Are you bothered by tiny, thin, red, blue, or purple veins that take the shape of tree branches on your legs or other parts of your body? Sclerotherapy is exactly what the doctor will prescribe. Called spider veins or varicose veins, depending on their severity, these veins are not a danger to the patient’s health but many consider them to be unaesthetic. Fortunately, spider veins and varicose veins can now be treated using sclerotherapy.
Sclerotherapy is a minimally invasive procedure that uses a sclerosing agent to cut off the blood supply of the unwanted veins and redirect the flow of blood to healthier veins. The treatment of spider veins involves the injection of a solution that causes the incompetent veins to stick together, turn into scar tissue and eventually fade away.
Sclerotherapy is used to help patients who struggle with spider veins or varicose veins. However, it is less effective against damaged larger veins, as is the case with people suffering from advanced stages of varicose veins. The procedure is mostly used to treat spider veins on the legs, but it can also help treat affected veins that appear on the thighs, calves, ankles, face, and feet.
Am I a good candidate for sclerotherapy?
Sclerotherapy treatment can be recommended for the vast majority of people suffering from spider veins. However, there are cases when the procedure should be avoided. Women who are pregnant or breastfeeding should avoid getting sclerotherapy, as should women taking birth control pills.
The procedure is often performed on healthy people between the ages of 30 and 60, mostly because the condition becomes more visible as we age. Since varicose veins affect mainly the legs, sclerotherapy is more often used to treat the spider veins of women. However, it’s not unusual for men to develop the condition, although they don’t have to resort to sclerotherapy for cosmetic reasons.
Unfortunately, in some cases, spider veins and varicose veins can cause symptoms such as aching, swelling, burning, and night cramps. The best way to know if you are a good candidate for the procedure is to discuss your condition with a vascular specialist. They will do some blood tests and be able to pinpoint the cause of the problem. They can also tell you if the unhealthy veins are a symptom of a more serious condition, such as venous insufficiency.
What to expect during the procedure
The procedure is non-surgical and takes about 30 to 45 minutes depending on the severity of the condition. The medical provider performing the sclerotherapy will inject sclerosing solutions, such as polidocanol, sodium tetradecyl sulfate, or hypertonic saline solutions into the abnormal veins.

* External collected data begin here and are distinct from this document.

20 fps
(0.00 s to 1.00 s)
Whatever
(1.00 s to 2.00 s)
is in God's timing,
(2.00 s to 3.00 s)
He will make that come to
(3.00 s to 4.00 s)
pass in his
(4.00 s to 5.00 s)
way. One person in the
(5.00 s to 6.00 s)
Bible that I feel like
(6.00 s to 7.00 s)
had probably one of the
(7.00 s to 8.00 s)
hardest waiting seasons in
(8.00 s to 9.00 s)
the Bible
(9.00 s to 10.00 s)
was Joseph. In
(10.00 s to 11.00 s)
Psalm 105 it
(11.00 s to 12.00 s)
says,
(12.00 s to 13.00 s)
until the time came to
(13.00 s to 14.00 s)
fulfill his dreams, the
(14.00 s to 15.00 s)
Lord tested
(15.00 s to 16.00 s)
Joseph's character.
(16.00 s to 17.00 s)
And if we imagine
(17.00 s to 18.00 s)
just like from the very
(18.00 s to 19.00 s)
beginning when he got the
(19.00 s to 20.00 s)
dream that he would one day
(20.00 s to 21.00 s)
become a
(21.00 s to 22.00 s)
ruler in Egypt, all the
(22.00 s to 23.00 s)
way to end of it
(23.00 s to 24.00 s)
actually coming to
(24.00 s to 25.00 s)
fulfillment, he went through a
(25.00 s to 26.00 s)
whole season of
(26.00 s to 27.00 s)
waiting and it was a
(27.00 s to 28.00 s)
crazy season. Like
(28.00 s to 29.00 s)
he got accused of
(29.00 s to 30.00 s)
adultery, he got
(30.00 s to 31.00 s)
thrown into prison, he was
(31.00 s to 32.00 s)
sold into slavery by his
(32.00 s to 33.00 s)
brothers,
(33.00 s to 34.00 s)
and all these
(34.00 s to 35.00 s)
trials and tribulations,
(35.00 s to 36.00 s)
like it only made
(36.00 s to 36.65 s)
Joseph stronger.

If the condition is more severe, the specialist performing the procedure may use an ultrasound to guide them. Patients may experience a little discomfort, such as minor stinging or cramping, but this usually happens in the cases of larger abnormal blood vessels.
If needed, the patient can receive local anesthesia. The specialist may perform ultrasound-guided foam sclerotherapy or use liquid sclerosing solutions, but the goal is the same: to seal the damaged veins and cause your body to absorb them. Sclerotherapy forces damaged veins to fade away or, in more severe cases, significantly reduces the appearance of varicose veins.
The procedure is minimally invasive. The patient may return to their normal activity on the same day. However, people who undergo sclerotherapy should have someone drive them home to avoid any unnecessary risks of infection. Wearing compression stockings or socks during the day when performing everyday activities is a must, and so is avoiding direct exposure to sunlight.
Patients are also advised to avoid taking hot baths or swimming for at least 2 days after sclerotherapy treatment and avoid taking aspirin or ibuprofen. Staying active after the procedure helps prevent the formation of blood clots but people should avoid strenuous exercise, such as running or weightlifting, for at least a couple of days after getting the injections.
Some bruising or marks at the injection site are normal and shouldn’t be a reason for concern. When used to treat spider veins, sclerotherapy helps remove the unsightly veins in 3-6 weeks, while larger veins respond to the injections in 3-4 months. A successful treatment session means the collapsed vein has been absorbed by local tissue and disappeared. If there are still signs of problematic veins on sight, the specialist may need to repeat the medical procedure.